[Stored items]
· · · · · · ·
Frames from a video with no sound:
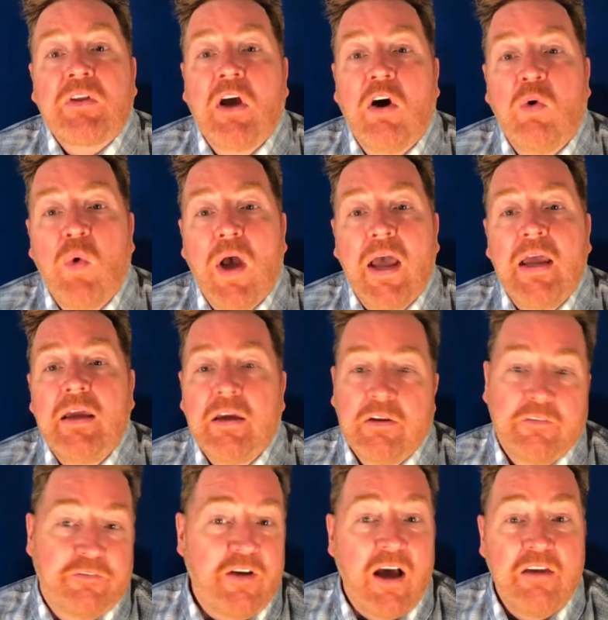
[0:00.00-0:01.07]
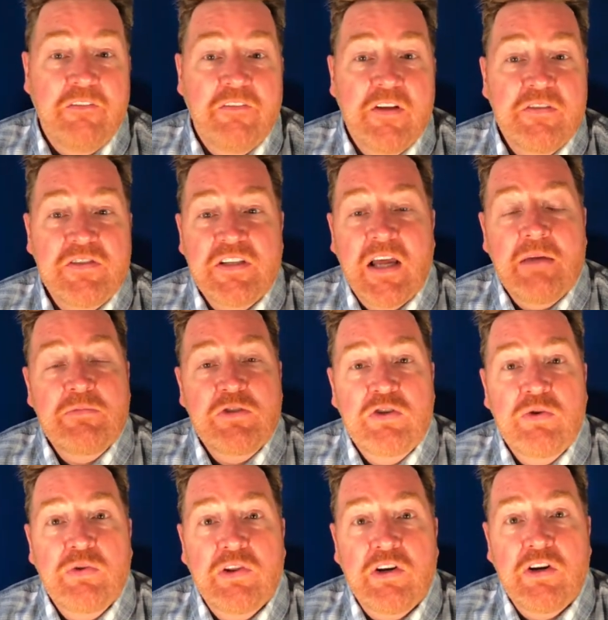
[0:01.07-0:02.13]
away, and 5/5 times
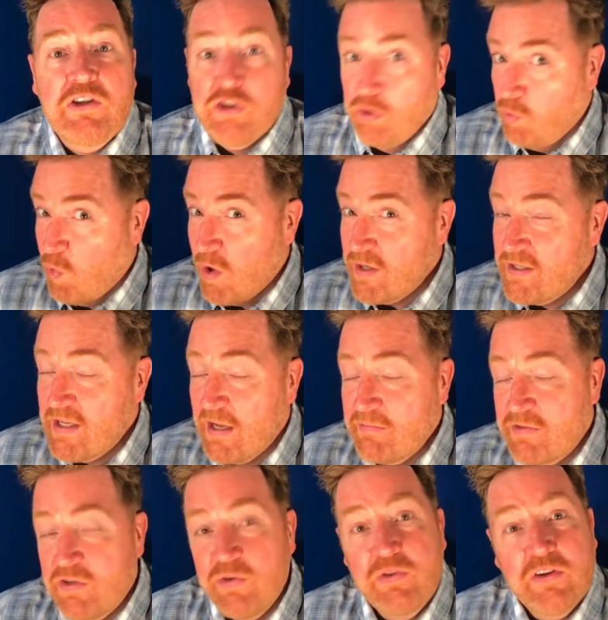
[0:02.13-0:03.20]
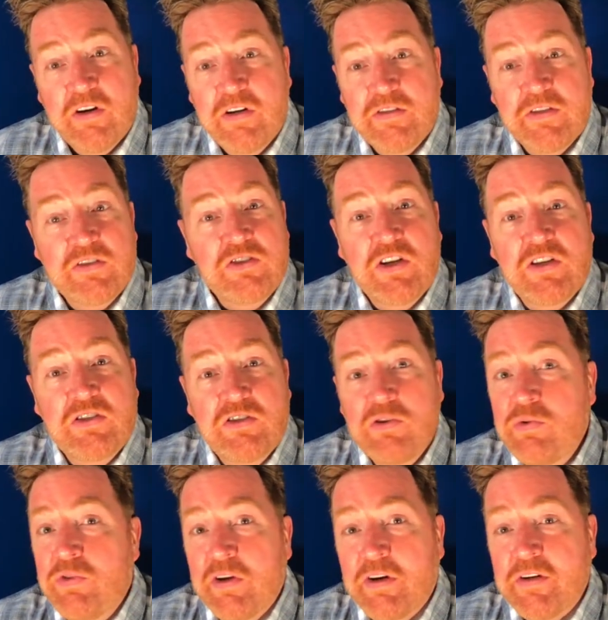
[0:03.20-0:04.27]
2/3 or 1 times 2/3 is just
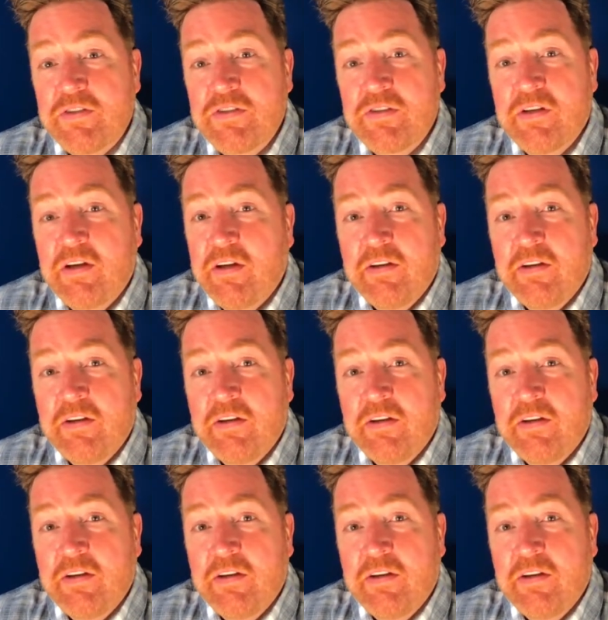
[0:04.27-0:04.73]
2/3.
· · · · · · ·
▶ _Required work_:
Would you provide an exact, picture-free copy of the data above?

▶ _Answer space_:
Frames from a video with no sound:
[0:00.00-0:01.07]
[0:01.07-0:02.13]
away, and 5/5 times
[0:02.13-0:03.20]
[0:03.20-0:04.27]
2/3 or 1 times 2/3 is just
[0:04.27-0:04.73]
2/3.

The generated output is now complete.